● **Aim of the task**
Using the records below, write out again exactly the lines that begin at the line containing "[00:00:02.20]" and end at the line containing "[00:00:06.00]", and no other lines.

● **Exercise data**
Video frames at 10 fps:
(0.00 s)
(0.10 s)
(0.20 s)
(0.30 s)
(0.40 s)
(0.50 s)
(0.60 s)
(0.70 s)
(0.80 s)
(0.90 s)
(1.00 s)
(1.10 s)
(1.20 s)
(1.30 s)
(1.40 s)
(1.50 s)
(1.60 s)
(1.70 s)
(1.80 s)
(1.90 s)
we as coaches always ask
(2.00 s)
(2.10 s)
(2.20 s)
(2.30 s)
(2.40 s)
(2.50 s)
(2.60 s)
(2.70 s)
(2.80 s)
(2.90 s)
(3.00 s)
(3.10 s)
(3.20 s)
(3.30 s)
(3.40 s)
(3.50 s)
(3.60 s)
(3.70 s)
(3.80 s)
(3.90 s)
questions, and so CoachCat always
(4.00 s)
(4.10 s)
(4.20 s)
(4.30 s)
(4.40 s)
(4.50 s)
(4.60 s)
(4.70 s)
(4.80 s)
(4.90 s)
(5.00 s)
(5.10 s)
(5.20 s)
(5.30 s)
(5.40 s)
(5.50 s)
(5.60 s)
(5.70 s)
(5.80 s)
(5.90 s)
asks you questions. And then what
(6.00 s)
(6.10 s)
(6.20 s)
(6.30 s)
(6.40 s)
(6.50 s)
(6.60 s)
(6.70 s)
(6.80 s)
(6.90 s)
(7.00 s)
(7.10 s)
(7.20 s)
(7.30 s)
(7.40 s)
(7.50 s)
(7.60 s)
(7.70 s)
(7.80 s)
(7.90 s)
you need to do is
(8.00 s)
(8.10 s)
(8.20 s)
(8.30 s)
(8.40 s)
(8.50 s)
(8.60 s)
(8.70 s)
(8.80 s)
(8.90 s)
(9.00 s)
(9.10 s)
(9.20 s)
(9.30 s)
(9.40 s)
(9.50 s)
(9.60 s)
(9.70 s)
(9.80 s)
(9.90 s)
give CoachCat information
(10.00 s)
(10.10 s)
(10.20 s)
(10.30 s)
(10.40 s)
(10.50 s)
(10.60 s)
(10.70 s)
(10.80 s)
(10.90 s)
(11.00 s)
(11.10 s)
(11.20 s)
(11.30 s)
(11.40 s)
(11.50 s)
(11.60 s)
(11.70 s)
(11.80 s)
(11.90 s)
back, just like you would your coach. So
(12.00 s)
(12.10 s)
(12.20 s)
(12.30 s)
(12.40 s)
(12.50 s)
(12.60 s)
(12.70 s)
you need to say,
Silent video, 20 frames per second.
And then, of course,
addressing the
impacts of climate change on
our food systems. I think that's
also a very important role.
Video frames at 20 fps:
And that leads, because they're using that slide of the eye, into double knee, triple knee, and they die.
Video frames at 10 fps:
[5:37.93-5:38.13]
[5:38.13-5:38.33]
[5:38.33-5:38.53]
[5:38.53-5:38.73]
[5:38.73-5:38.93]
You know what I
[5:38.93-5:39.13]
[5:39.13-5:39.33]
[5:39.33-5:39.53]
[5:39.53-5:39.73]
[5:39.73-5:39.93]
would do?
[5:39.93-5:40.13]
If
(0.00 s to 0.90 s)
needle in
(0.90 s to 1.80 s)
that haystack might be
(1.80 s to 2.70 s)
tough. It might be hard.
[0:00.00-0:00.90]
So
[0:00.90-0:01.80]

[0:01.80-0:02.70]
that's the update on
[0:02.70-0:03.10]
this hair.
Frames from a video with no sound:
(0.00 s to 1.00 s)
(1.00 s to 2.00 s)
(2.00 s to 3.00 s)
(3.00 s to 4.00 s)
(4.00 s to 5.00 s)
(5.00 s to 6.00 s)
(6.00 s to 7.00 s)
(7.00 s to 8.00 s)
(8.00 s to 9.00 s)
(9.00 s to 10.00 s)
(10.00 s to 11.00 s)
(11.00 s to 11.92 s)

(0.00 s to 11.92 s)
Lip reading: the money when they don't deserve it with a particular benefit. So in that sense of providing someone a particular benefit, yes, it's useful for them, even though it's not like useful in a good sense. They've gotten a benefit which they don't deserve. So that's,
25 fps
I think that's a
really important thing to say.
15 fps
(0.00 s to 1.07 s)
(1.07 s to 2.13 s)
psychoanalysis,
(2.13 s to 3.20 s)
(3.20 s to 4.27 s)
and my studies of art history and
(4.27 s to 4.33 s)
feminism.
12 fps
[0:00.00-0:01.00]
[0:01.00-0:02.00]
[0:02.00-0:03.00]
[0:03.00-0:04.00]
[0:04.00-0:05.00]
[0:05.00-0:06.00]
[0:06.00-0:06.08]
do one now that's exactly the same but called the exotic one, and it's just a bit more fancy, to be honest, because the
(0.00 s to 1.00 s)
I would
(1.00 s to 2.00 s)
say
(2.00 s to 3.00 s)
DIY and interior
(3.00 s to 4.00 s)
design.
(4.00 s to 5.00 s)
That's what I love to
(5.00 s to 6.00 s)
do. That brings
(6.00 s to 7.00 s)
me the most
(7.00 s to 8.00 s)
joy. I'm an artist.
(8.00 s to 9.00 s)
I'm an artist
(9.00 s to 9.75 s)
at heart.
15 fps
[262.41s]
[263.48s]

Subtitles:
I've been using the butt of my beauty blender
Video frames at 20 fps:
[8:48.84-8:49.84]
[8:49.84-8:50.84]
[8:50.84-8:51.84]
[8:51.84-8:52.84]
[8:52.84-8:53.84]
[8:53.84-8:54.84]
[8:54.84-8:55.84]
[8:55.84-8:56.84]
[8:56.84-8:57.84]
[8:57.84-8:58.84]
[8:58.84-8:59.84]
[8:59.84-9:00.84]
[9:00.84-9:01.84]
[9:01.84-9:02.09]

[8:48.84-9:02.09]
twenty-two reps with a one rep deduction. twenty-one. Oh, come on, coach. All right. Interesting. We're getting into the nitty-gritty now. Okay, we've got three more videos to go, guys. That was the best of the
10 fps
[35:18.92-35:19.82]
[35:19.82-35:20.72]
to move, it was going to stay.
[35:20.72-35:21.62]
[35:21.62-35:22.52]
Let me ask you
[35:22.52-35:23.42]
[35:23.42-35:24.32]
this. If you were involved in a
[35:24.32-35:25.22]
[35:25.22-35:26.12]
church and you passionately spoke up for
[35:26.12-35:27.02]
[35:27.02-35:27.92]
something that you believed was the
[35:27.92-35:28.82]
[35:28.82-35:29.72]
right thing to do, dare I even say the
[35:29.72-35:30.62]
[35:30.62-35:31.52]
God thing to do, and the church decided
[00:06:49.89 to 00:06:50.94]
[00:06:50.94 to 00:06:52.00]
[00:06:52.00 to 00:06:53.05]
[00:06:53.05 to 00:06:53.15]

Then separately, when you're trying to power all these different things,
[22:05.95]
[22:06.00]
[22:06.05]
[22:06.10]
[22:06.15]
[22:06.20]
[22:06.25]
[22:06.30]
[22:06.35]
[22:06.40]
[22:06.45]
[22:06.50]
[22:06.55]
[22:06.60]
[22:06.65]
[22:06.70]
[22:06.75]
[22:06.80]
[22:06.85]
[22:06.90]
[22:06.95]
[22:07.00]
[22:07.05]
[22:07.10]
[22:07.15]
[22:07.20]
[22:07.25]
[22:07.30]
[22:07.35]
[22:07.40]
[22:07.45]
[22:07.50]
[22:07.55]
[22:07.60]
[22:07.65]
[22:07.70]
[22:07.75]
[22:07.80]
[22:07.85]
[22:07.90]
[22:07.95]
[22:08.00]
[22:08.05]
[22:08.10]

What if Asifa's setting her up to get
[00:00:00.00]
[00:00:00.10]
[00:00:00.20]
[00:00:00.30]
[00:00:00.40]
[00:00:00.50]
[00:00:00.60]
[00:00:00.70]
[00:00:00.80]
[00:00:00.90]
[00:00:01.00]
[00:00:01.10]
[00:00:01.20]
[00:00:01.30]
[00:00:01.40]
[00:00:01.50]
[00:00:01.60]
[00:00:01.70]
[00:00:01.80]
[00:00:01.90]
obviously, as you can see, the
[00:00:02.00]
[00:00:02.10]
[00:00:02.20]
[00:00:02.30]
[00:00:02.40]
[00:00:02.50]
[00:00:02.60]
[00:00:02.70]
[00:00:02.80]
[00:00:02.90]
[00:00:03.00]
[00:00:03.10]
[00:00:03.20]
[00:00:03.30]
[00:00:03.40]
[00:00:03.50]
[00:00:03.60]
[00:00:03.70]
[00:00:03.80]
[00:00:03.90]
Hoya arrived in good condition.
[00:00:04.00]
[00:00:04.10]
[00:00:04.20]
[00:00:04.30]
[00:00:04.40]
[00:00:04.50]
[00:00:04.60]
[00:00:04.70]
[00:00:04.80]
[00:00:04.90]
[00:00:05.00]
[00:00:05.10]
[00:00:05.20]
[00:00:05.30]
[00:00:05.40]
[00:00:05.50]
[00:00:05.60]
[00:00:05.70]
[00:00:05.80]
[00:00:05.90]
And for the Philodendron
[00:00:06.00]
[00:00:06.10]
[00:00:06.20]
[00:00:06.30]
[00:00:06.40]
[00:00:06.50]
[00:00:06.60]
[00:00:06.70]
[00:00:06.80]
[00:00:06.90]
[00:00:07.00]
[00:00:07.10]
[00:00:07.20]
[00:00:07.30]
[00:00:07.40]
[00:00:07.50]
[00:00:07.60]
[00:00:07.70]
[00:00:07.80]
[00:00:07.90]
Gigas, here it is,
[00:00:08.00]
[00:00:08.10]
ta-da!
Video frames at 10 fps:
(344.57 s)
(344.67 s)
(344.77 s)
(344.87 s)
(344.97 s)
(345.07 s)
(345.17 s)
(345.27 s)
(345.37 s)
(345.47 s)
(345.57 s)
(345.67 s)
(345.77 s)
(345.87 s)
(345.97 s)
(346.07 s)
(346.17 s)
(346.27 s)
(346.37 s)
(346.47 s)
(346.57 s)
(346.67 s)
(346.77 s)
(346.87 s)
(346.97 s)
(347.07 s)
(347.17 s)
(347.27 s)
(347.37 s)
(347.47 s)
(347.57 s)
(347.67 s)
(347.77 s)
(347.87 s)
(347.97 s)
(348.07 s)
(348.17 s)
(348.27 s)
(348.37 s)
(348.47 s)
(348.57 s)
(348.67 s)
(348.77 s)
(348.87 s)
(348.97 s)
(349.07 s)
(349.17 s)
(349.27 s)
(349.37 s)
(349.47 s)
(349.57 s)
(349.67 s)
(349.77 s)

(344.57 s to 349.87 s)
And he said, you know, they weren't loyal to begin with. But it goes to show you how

● **Reply**
[00:00:02.20]
[00:00:02.30]
[00:00:02.40]
[00:00:02.50]
[00:00:02.60]
[00:00:02.70]
[00:00:02.80]
[00:00:02.90]
[00:00:03.00]
[00:00:03.10]
[00:00:03.20]
[00:00:03.30]
[00:00:03.40]
[00:00:03.50]
[00:00:03.60]
[00:00:03.70]
[00:00:03.80]
[00:00:03.90]
Hoya arrived in good condition.
[00:00:04.00]
[00:00:04.10]
[00:00:04.20]
[00:00:04.30]
[00:00:04.40]
[00:00:04.50]
[00:00:04.60]
[00:00:04.70]
[00:00:04.80]
[00:00:04.90]
[00:00:05.00]
[00:00:05.10]
[00:00:05.20]
[00:00:05.30]
[00:00:05.40]
[00:00:05.50]
[00:00:05.60]
[00:00:05.70]
[00:00:05.80]
[00:00:05.90]
And for the Philodendron
[00:00:06.00]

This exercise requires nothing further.